Harper directed half of the show’s first season, and once again given a Netflix production budget after helming Heart Of Stone, he tries to inject the story with more style—carefully composed eerie images, a flashier edit, more severe and swooping low angles. It’s more, but not necessarily better. The film is shot with too many close-ups which, when combined with the quick pacing, only exaggerates how insistently The Immortal Man tries to ground us in the story. The location work and set design are notably excellent—foggy moors are juxtaposed with dirty, snow-covered canals in Birmingham’s industrial corners, and gorgeously cracked walls and dilapidated houses, all partially reclaimed by a dying world that undermines our characters’ sense of purpose.
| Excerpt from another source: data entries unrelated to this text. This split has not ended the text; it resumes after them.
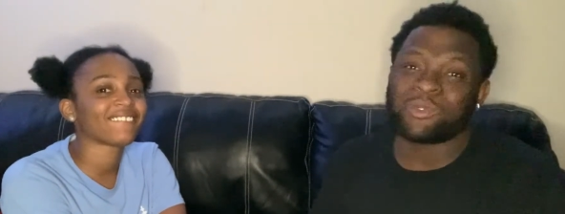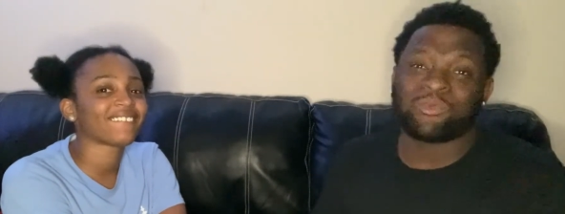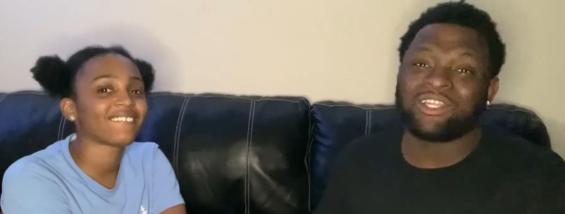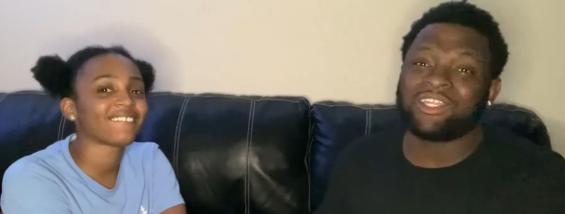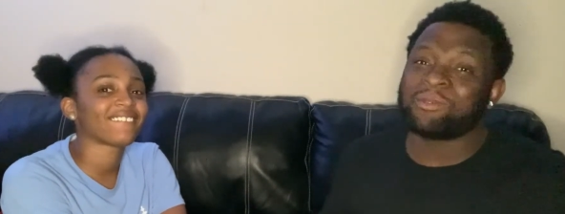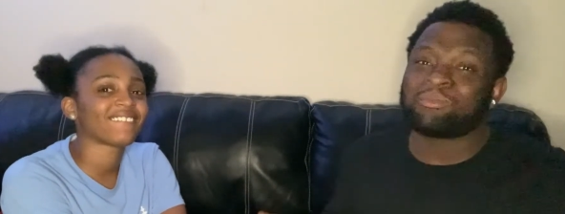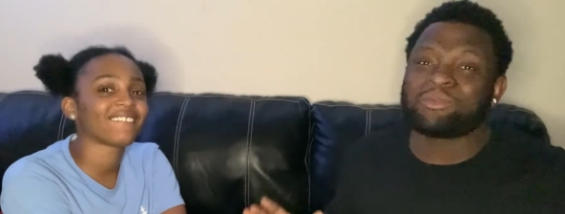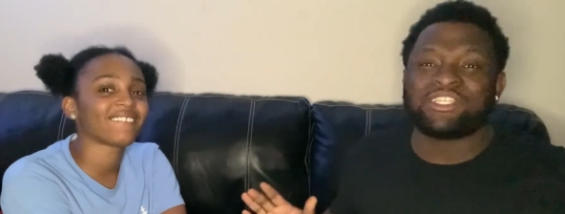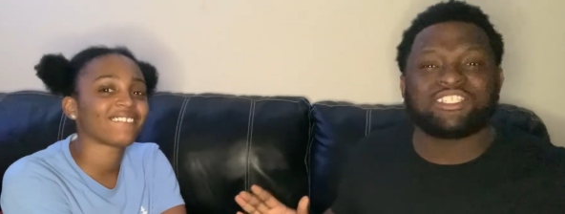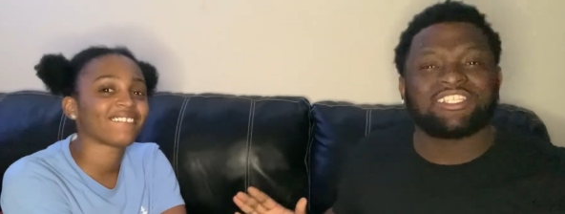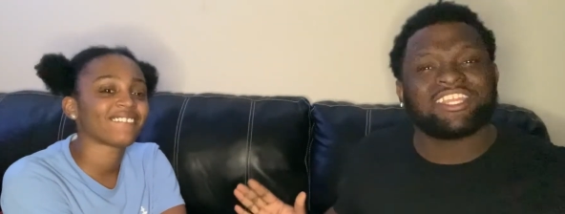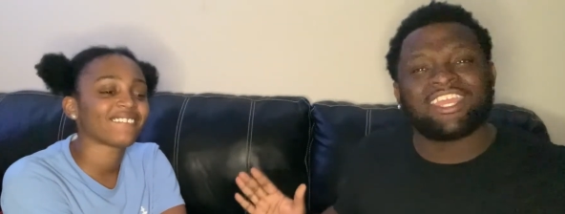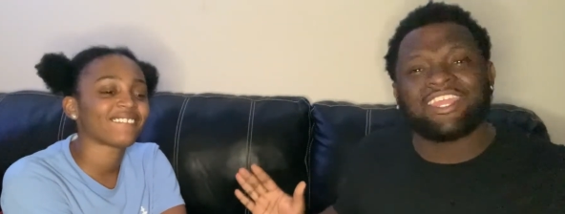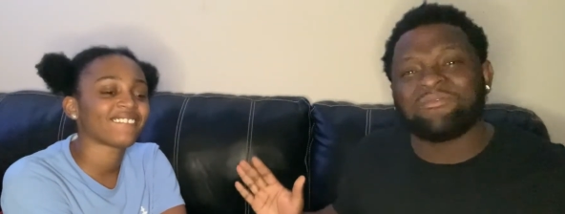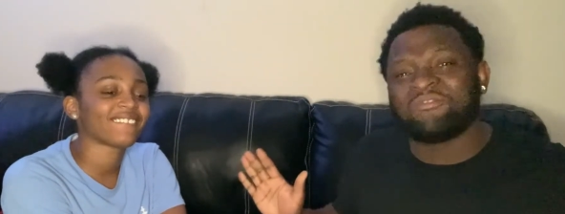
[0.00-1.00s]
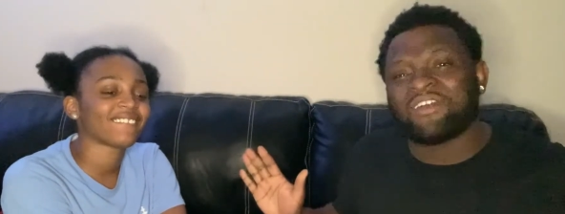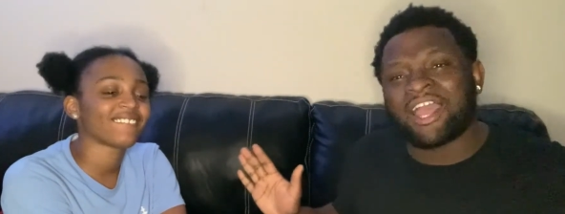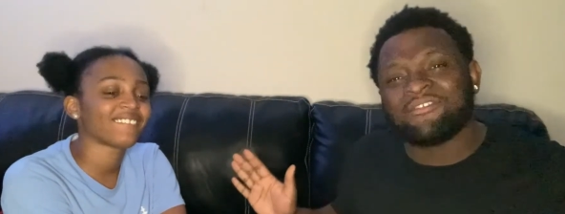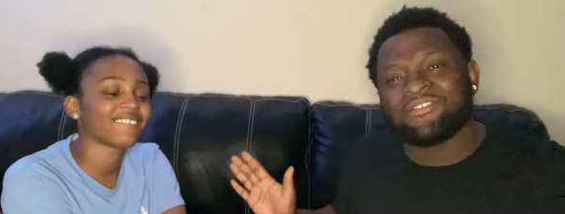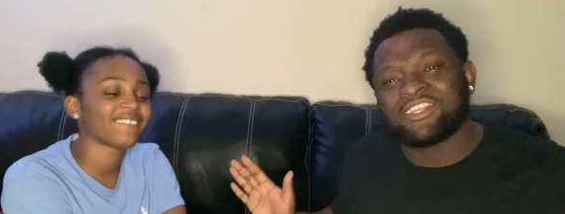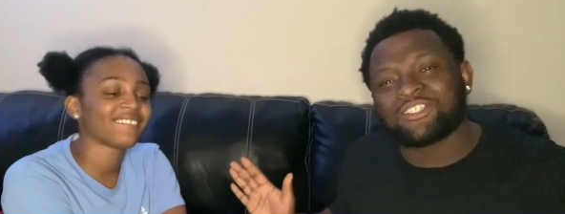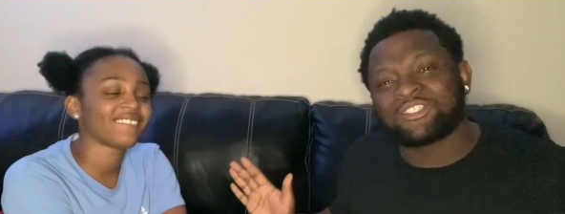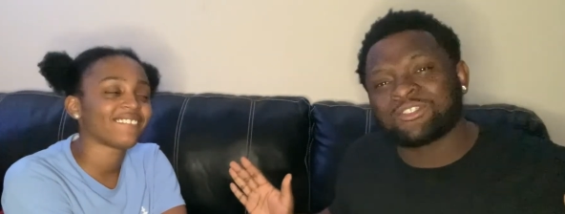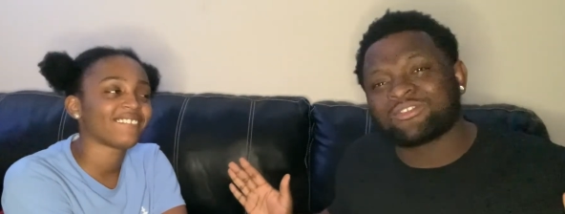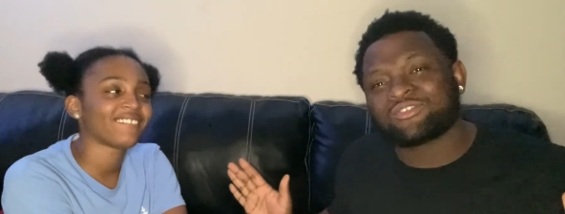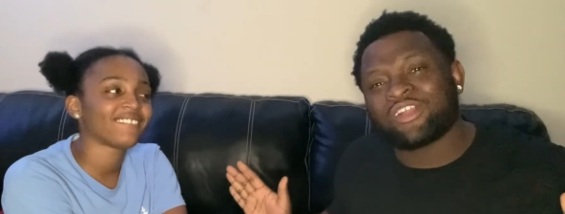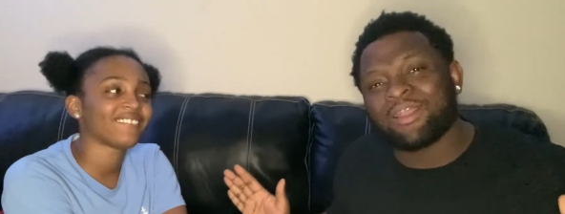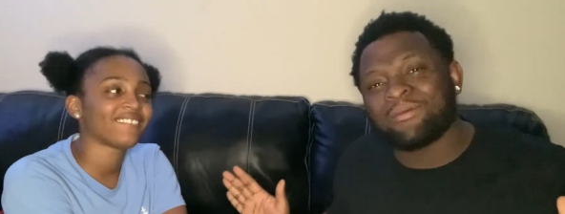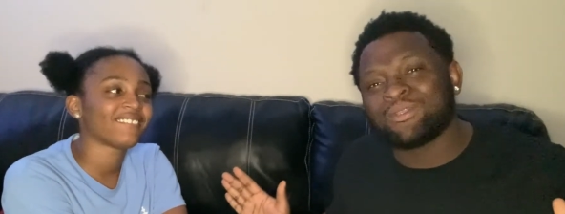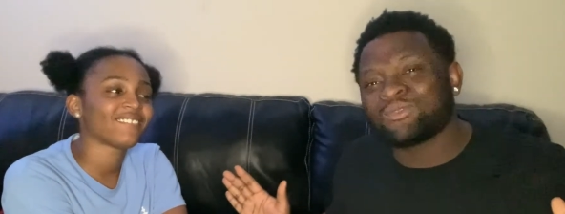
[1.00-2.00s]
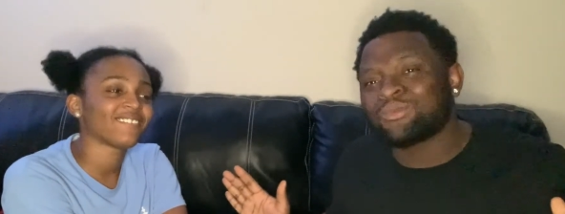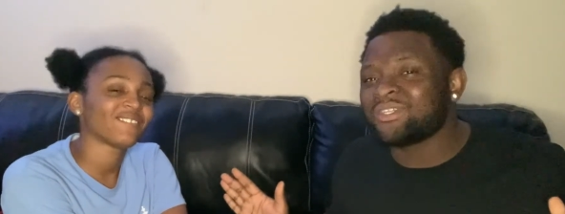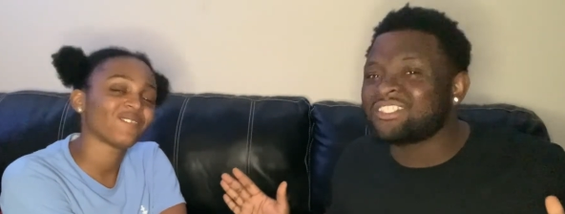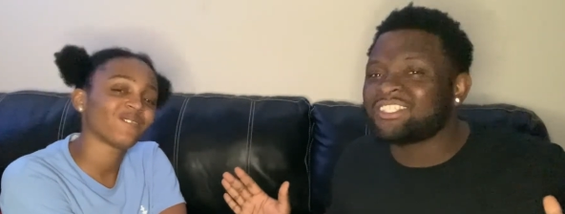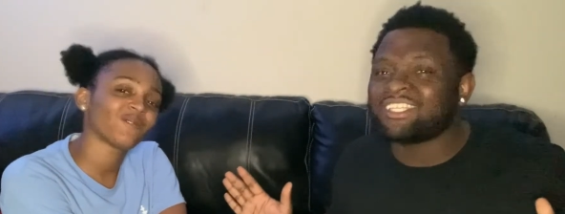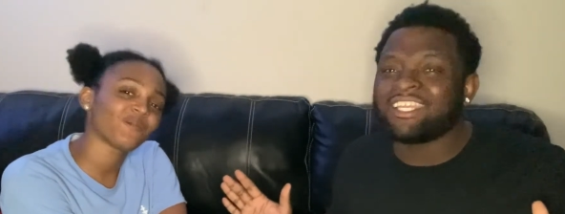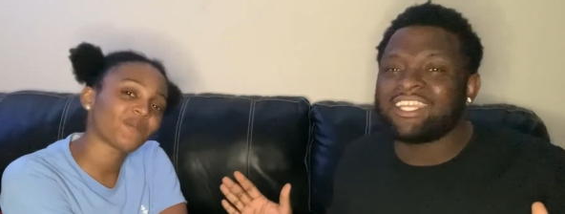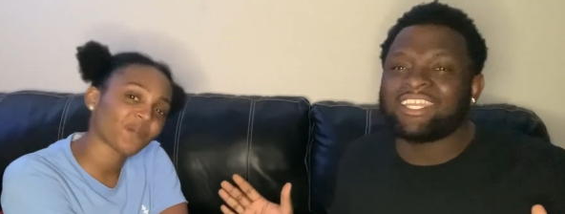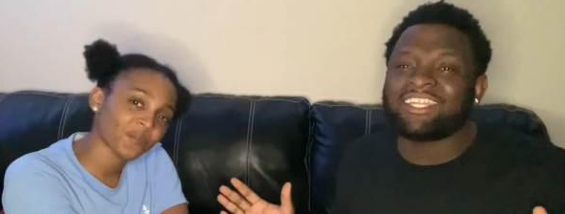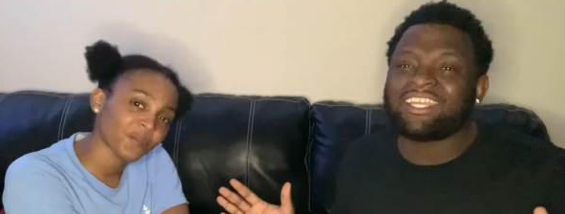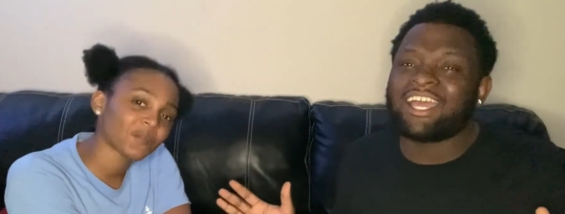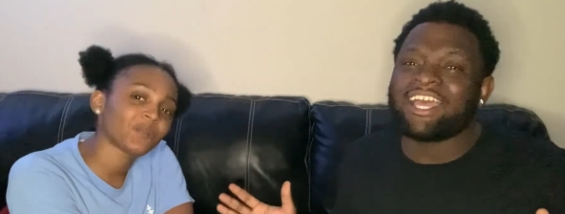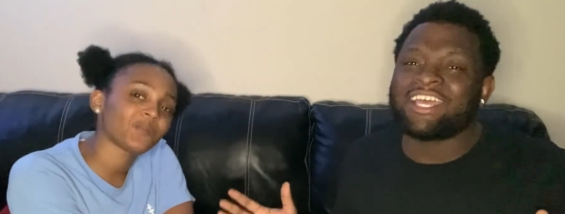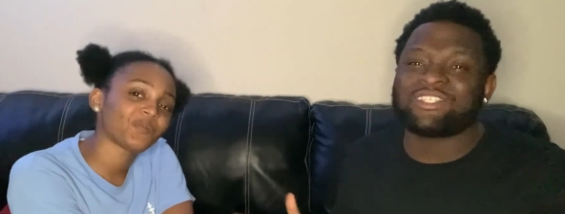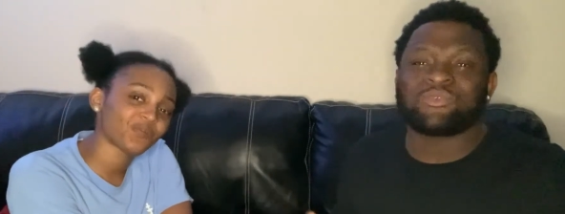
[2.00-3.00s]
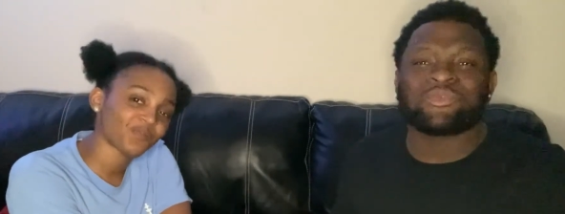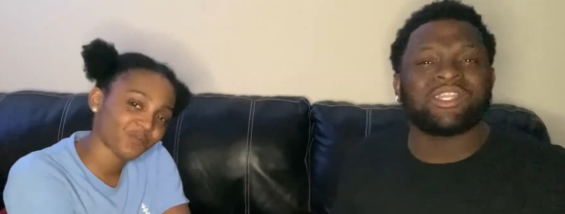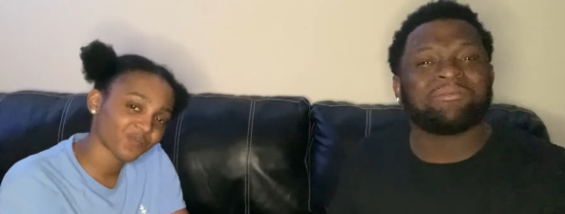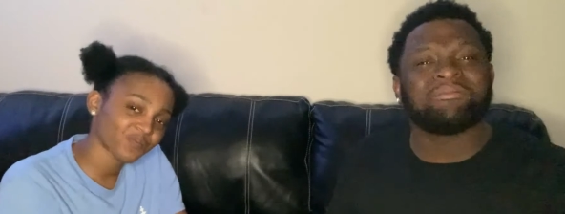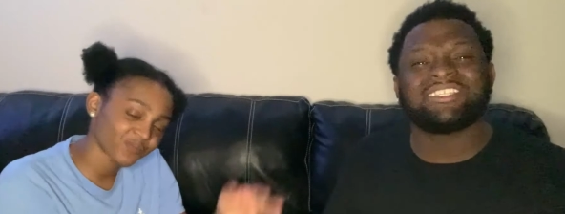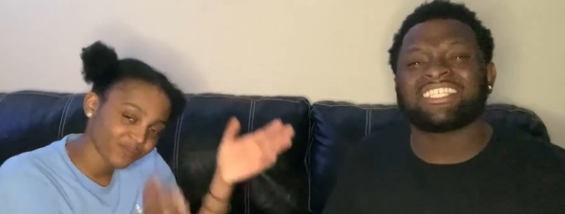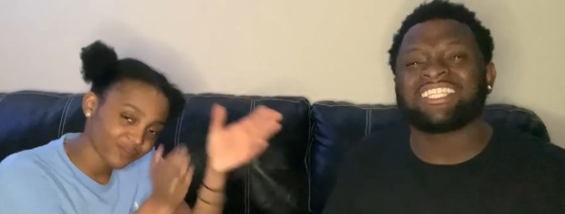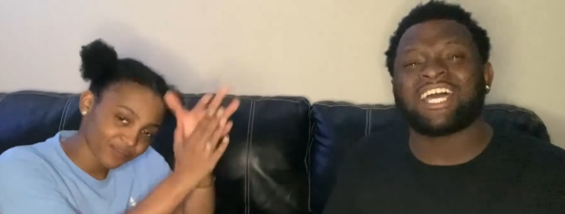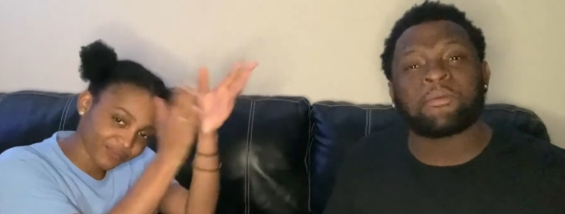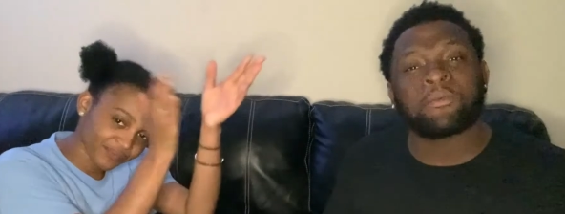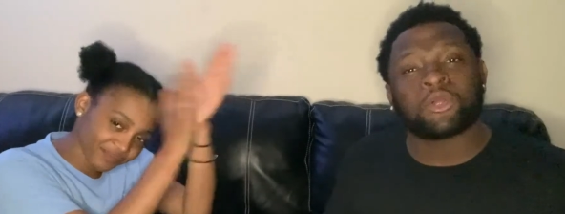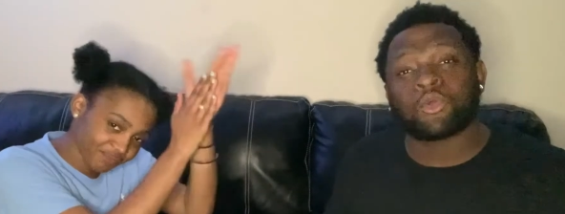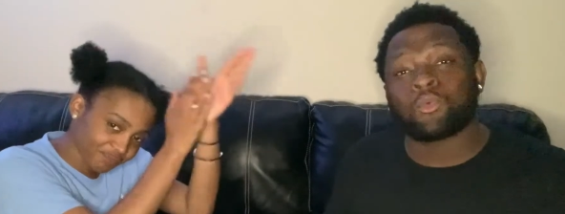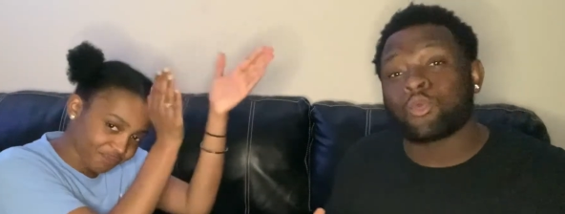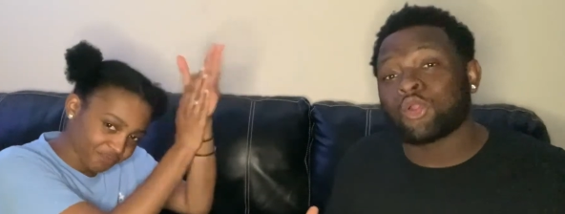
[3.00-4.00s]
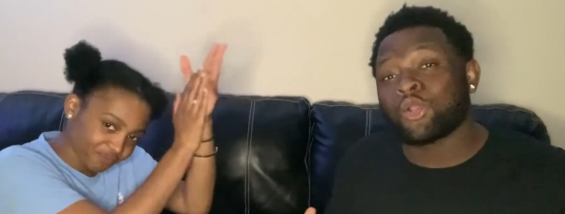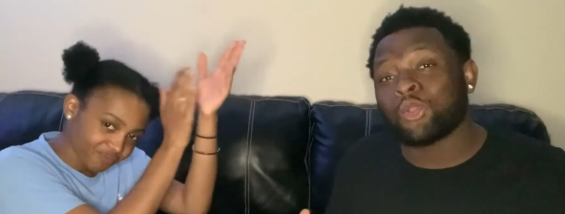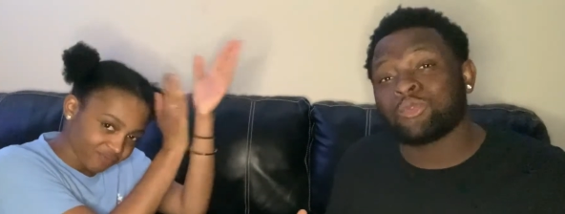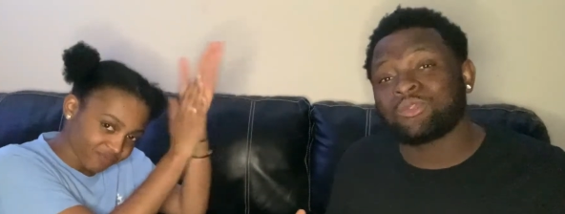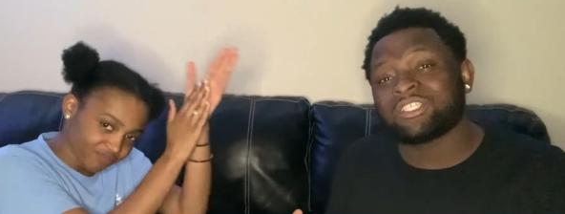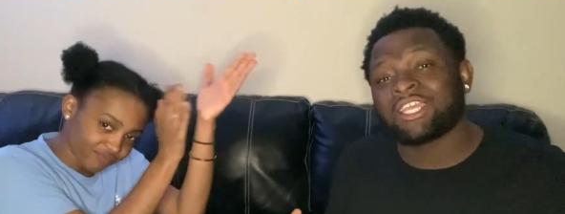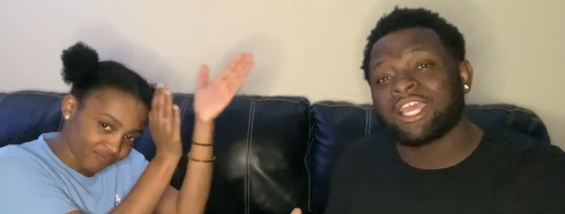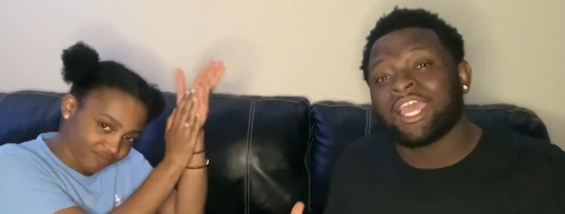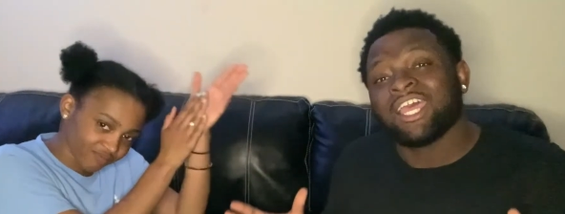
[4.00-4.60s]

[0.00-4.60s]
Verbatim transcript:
Speaker 1: We really appreciate five hundred subscribers once again, guys. It really means a lot of the world.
But all of this comes back to a central story problem. Even reimagining Operation Bernhard as a season-long arc would still require Peaky Blinders to bring Tommy and his unsolvable emotional problems back into the fray, potentially wasting more of the audience’s time as Knight tries to stumble towards a justification for trotting out more flat caps, more weary Cilliam Murphy haunted by waking shadows, and more Nick Cave needledrops. The Immortal Man is not a good entry point into Peaky Blinders for the same reason it is not rewarding for existing fans: It traffics only in the late stages of Shelby’s arc, but offers nothing new to those who have already been there, done that.
Director: Tom Harper
Writer: Steven Knight
Starring: Cillian Murphy, Sophie Rundle, Ned Dennehy, Packy Lee, Ian Peck, Stephen Graham, Rebecca Ferguson, Tim Roth, Jay Lycurgo, Barry Keoghan.